Kışı da, yazı da nemli bir şehir... Soğuğundaki rüzgarı da yakar teni, sıcağındaki güneşi de... Yalnız baharları istediğiniz vakitte rahat rahat dolaştırır sokaklarında. Rüzgarı da okşar baharları, güneşi de... Velhasılı havasını bilmelisiniz İzmir'in, tanımalısınız onu başka bir beden tanır gibi. Çünkü tanımayanın canını yakar İzmir.
Şımarık çocuktur o, tanınmak ister. Tanınmayınca kızar, şımarır...
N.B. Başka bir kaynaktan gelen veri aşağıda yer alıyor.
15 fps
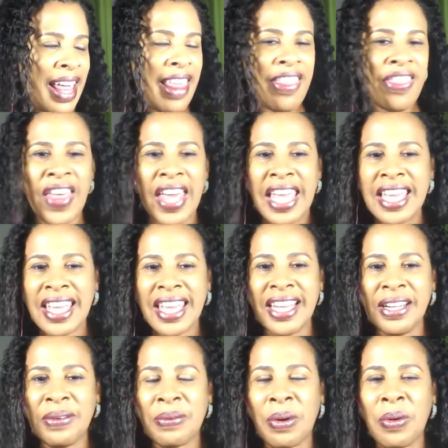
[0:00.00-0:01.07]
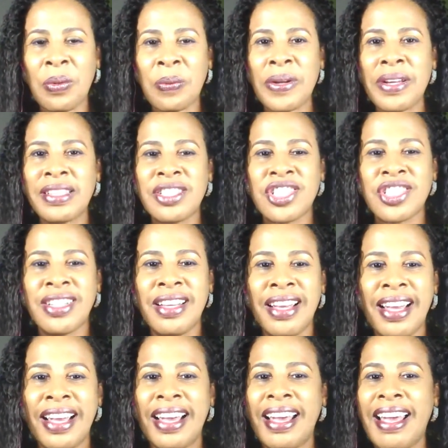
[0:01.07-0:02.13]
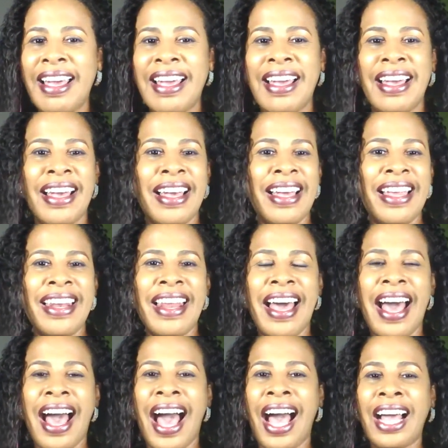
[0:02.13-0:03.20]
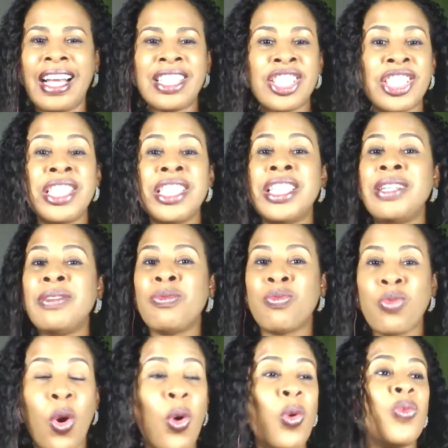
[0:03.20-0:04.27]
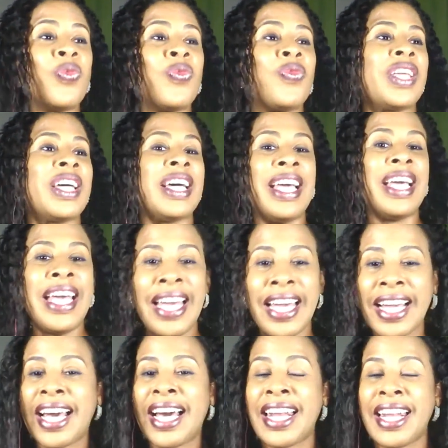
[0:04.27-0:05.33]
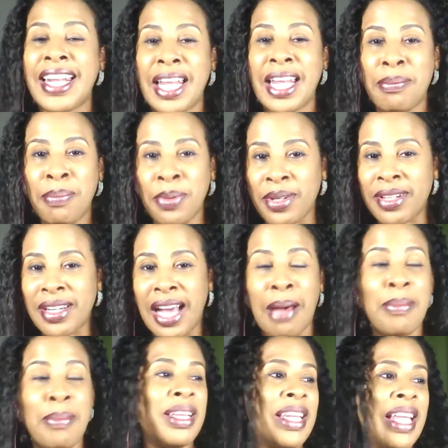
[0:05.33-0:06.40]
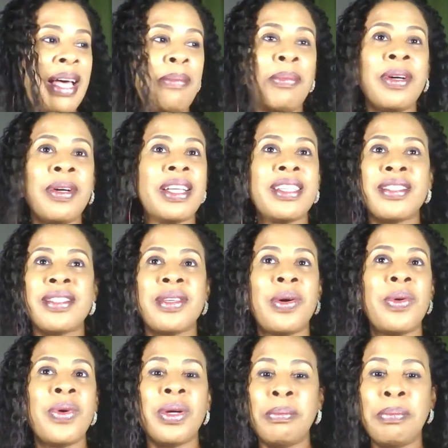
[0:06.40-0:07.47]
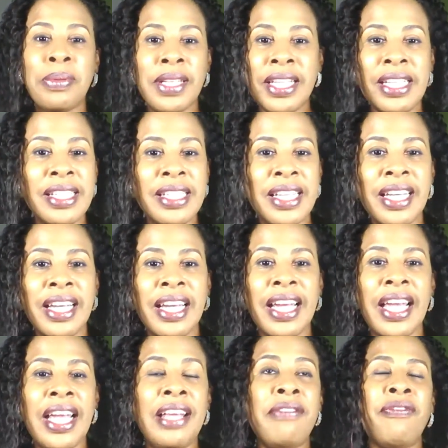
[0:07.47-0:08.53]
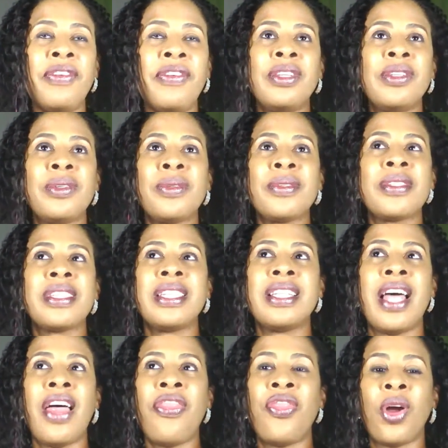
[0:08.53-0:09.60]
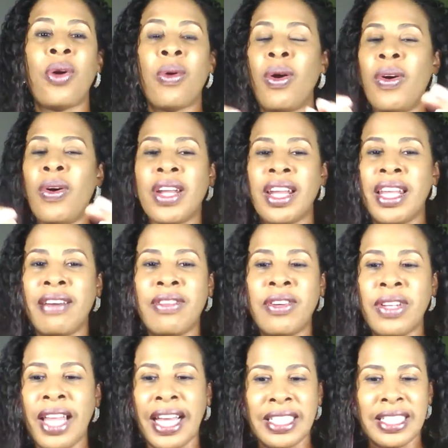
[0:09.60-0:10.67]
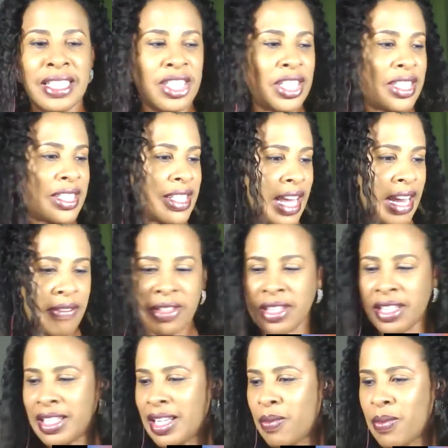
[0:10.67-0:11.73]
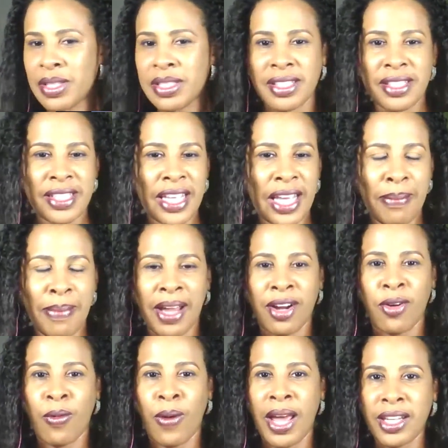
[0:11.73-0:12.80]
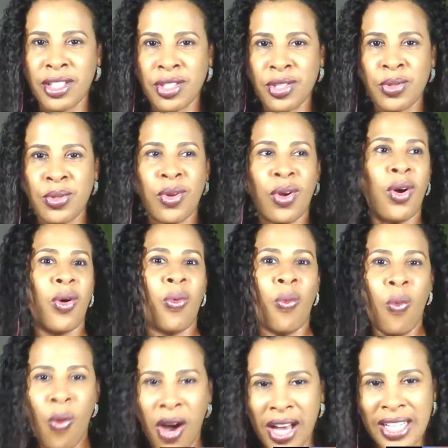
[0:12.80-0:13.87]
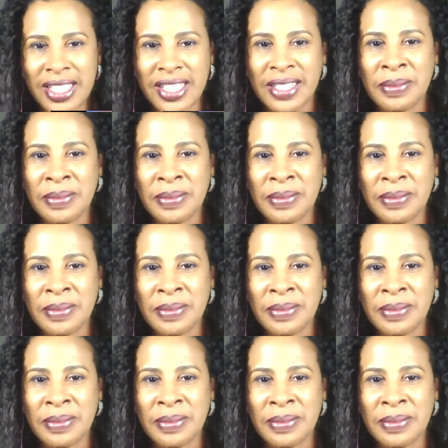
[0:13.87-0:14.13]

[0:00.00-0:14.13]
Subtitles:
Think and Grow Rich, and she wrote the heck out of that book. I mean, that book is so complete. It feels thorough on a level like, did she say everything there was to say about gratitude or what?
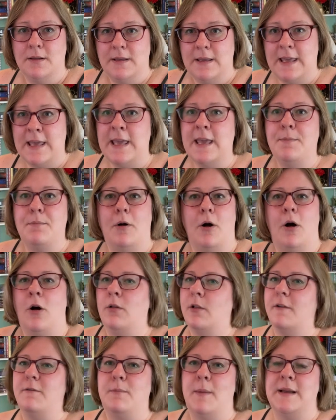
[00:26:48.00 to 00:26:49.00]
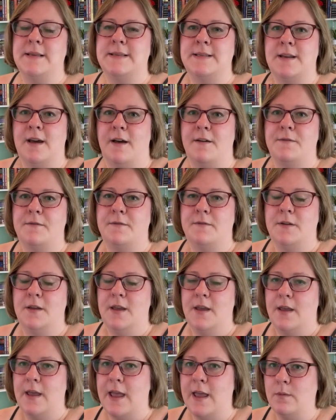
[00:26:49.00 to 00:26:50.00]
keep all of my stuff
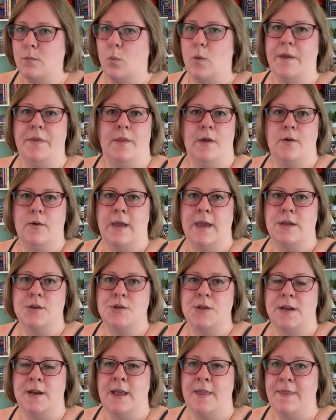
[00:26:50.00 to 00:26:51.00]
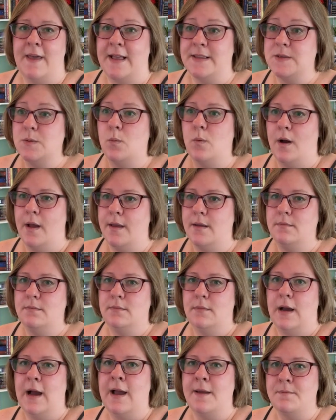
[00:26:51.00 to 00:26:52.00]
in one location, and that's what
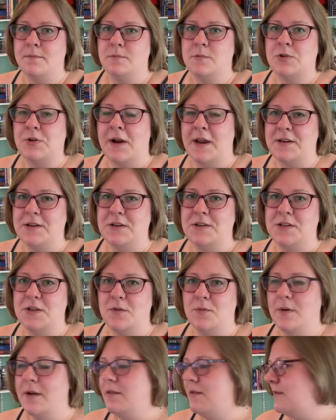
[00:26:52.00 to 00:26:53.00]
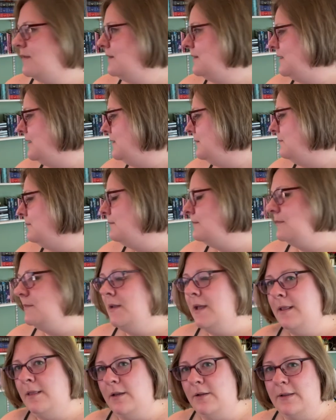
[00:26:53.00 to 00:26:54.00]
I'm trying to do with
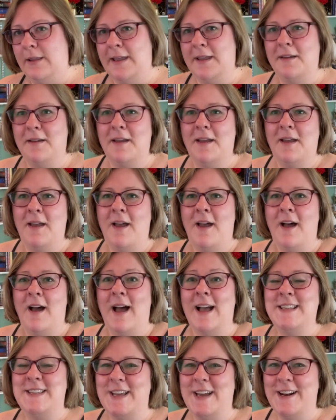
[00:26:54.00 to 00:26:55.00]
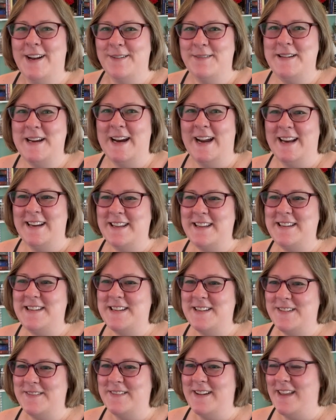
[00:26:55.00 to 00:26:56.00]
Hello Link. That's what I'm trying to
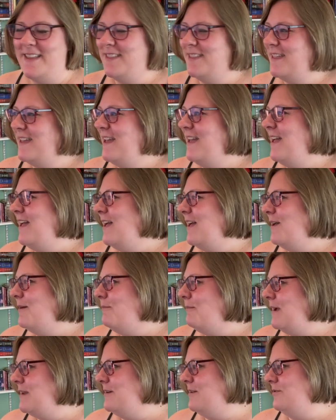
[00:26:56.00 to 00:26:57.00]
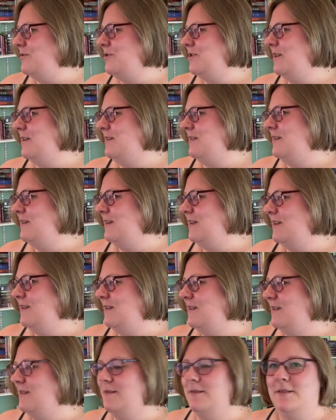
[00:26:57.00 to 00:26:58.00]
do with my Notion.
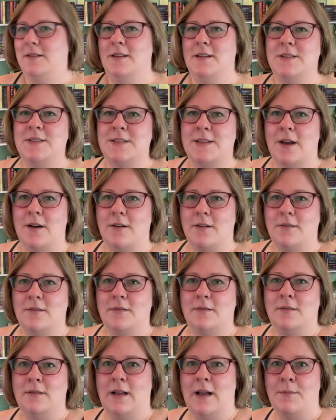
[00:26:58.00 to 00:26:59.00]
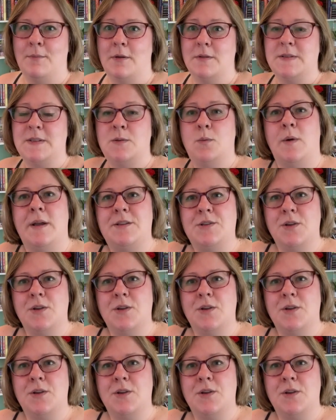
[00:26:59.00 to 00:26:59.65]
So I'm gonna switch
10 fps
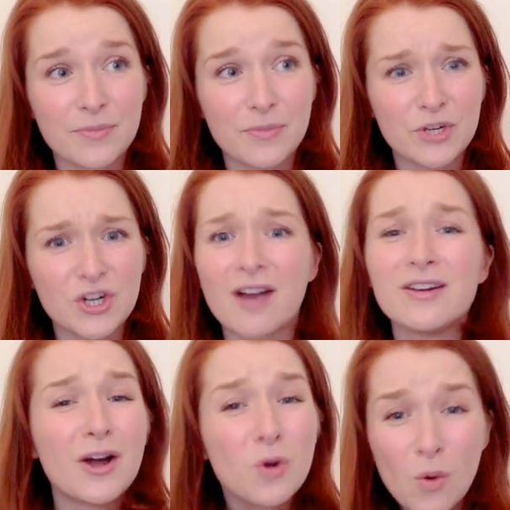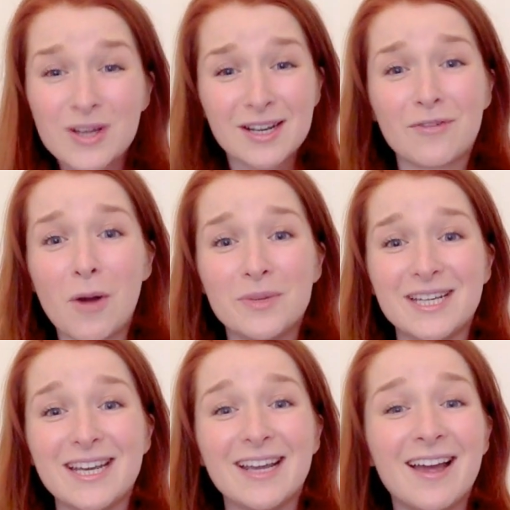which I'd always loved
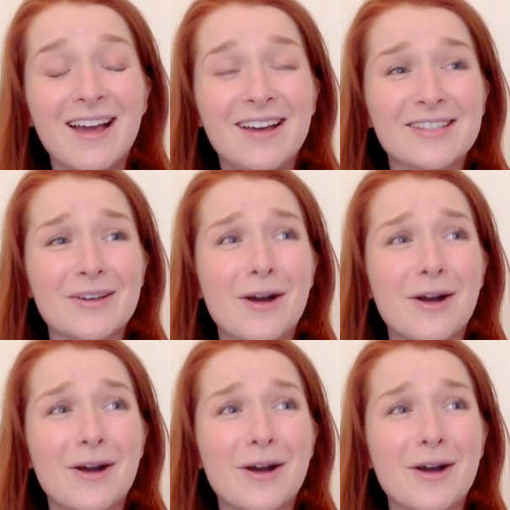comedy, so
Sadece havasını bilmeniz yeter, sokaklarını bilmeyin. Bilmeden gezin o deniz kokulu sokakları, köşeleri nereye çıkacağınızı bilmeden dönün. Bilmeden girin şehrin en içine, ve yine bilmediğiniz yoldan dümdüz yürüyerek çıkın sahile. İçgüdülerinizle keşfedin İzmir'i, karambole atın adımlarınızı Konak'ta, Alsancak'ta kendinizi önemli biri gibi hissederek dolaşın, Karşıyaka'da ise gevrek yiyerek yürüyün, samimiyetine varın semtin... Bir şehrin ruhuna inin, onu hissedin. Denizinde de, taş evinde de, arnavut kaldırımında da hissedin.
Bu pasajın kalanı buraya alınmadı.